*** RECORDS FOR THE EXERCISE Section Begins ***
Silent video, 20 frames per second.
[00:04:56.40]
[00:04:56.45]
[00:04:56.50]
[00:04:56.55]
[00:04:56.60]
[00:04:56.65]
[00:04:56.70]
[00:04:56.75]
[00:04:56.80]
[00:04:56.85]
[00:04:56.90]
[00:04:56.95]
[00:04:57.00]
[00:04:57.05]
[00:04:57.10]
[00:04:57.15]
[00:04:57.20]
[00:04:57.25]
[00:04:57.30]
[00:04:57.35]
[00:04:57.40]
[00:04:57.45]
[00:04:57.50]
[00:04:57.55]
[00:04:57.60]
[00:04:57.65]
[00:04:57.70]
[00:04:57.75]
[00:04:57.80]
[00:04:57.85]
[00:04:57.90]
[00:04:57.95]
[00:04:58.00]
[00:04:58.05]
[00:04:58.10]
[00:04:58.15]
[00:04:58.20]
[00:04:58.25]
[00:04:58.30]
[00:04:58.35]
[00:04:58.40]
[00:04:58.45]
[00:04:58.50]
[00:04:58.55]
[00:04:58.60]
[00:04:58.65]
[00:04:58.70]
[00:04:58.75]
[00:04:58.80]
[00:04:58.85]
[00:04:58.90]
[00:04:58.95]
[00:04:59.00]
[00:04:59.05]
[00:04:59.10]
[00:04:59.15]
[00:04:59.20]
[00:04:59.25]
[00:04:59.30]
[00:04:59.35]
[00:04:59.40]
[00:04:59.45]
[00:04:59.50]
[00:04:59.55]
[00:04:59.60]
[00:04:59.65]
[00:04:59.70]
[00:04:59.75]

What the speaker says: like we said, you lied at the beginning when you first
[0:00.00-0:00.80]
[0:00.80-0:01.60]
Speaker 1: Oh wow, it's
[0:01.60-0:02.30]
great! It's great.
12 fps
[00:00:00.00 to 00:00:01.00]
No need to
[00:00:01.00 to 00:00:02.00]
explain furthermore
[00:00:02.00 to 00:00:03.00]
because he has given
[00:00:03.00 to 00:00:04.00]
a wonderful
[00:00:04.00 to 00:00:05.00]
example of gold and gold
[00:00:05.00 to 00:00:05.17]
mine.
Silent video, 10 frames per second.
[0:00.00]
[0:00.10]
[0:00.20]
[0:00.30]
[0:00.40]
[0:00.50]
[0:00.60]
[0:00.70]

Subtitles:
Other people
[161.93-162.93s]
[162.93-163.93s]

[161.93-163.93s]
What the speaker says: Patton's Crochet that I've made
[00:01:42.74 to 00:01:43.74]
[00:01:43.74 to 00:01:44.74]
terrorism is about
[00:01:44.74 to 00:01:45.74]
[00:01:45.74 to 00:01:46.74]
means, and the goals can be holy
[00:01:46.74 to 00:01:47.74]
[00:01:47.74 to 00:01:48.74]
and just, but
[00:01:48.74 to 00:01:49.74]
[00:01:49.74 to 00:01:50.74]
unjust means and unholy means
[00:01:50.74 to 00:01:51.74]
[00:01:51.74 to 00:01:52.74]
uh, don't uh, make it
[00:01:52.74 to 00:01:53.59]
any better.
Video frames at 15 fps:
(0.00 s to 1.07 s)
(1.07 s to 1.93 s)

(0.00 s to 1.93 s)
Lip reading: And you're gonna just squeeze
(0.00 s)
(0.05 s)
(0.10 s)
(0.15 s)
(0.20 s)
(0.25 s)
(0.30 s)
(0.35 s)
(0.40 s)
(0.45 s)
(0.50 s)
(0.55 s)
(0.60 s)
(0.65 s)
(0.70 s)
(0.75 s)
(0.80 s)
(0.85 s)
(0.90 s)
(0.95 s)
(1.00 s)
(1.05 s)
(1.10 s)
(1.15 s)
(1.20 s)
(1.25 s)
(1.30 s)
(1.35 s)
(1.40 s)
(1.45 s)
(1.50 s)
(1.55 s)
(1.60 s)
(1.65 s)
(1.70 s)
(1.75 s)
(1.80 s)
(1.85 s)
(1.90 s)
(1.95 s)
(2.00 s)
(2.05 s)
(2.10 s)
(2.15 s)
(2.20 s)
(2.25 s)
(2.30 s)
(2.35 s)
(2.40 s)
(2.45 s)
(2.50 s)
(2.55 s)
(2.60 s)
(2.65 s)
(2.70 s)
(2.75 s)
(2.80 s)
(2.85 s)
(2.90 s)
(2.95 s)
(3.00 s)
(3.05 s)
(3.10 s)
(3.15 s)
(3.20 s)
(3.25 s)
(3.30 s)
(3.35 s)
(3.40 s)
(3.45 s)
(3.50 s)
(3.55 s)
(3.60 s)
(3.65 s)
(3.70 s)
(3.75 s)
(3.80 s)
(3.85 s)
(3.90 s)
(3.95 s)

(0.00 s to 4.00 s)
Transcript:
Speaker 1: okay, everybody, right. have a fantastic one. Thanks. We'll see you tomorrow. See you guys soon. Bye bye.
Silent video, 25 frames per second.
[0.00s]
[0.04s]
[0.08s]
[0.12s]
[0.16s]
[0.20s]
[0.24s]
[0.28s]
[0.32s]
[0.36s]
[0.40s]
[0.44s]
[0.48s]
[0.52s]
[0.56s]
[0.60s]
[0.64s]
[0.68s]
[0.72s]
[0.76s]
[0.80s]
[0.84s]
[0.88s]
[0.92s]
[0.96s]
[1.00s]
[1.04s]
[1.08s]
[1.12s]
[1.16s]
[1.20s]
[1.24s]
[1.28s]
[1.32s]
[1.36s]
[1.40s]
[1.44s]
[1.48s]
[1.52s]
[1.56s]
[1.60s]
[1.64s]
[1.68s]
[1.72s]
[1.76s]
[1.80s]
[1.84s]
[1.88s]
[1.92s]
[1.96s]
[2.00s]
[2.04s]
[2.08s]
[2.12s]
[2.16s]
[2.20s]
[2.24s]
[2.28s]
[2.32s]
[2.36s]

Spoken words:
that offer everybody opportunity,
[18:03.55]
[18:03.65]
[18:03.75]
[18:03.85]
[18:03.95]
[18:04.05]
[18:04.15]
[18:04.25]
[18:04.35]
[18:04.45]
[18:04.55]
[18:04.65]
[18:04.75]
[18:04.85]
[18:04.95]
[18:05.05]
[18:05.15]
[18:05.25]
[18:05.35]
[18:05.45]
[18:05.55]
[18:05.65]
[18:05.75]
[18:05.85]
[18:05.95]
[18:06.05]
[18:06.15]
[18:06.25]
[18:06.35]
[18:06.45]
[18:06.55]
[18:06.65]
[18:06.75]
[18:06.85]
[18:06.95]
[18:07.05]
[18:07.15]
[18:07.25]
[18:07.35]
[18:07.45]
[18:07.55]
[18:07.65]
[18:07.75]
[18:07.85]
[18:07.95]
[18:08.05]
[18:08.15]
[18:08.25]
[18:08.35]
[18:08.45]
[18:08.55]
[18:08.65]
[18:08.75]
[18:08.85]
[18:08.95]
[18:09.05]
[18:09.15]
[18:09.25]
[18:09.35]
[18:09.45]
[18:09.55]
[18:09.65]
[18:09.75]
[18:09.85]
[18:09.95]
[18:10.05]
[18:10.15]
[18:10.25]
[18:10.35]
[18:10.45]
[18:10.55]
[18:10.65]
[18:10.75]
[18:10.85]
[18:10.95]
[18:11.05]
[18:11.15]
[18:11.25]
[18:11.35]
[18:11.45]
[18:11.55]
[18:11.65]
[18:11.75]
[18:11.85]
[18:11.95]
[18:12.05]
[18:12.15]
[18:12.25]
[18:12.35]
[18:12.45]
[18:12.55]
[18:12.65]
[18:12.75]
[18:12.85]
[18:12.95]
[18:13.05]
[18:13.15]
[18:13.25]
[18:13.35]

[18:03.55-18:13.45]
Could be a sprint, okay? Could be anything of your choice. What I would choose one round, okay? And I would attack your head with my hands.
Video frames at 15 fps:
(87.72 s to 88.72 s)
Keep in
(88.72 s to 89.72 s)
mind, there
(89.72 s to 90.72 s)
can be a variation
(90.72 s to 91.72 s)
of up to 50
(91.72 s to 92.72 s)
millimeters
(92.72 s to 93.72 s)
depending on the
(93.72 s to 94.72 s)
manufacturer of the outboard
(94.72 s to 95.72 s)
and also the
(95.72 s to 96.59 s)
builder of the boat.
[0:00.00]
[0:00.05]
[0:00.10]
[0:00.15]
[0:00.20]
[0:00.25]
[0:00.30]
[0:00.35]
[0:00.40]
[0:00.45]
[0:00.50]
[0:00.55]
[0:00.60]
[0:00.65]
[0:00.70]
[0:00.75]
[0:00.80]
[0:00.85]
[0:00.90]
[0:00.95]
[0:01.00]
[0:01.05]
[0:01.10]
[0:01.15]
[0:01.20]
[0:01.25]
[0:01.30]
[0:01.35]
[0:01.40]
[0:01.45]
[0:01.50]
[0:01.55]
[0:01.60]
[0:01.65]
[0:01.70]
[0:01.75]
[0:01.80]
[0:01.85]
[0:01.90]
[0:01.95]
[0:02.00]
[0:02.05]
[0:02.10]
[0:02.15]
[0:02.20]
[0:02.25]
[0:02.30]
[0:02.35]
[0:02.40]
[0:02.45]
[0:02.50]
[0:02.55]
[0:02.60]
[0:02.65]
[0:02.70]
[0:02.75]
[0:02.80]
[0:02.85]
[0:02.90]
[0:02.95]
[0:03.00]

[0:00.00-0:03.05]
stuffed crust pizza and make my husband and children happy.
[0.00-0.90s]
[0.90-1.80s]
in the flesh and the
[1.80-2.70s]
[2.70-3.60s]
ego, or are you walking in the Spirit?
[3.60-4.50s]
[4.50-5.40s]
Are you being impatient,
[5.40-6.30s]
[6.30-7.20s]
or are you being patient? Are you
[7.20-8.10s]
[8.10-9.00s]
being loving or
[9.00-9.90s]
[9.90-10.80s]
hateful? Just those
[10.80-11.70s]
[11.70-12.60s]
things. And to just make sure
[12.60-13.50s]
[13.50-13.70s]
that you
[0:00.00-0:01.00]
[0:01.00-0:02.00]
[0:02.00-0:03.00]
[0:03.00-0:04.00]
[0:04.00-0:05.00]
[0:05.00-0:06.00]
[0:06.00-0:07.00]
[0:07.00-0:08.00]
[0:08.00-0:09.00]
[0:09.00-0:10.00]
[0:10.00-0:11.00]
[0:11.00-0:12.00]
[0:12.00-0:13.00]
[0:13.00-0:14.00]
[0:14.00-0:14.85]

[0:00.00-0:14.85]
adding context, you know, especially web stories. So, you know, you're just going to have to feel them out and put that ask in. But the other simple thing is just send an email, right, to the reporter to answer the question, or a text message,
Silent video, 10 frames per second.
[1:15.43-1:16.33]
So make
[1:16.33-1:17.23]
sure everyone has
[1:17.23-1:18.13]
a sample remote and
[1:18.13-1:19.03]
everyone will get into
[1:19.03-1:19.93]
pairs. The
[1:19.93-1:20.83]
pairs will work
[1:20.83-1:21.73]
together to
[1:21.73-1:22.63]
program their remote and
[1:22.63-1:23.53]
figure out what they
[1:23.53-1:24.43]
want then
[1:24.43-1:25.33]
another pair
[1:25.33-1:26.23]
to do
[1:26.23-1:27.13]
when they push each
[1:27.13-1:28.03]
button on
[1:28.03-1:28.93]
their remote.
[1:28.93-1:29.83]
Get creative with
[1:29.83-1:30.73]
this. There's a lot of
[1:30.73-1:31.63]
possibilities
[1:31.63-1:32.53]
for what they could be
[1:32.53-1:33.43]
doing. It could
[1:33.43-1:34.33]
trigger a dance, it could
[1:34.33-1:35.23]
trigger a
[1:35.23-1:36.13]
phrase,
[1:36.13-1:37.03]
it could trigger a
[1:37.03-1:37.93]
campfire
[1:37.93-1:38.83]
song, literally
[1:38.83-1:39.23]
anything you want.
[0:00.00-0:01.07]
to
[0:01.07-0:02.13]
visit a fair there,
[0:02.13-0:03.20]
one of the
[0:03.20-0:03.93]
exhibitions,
*** RECORDS FOR THE EXERCISE Section Ends ***
** BRIEF **
Each line above holding the word "says" counts; reply with how many there are, only the number.

** TASK OUTPUT **
2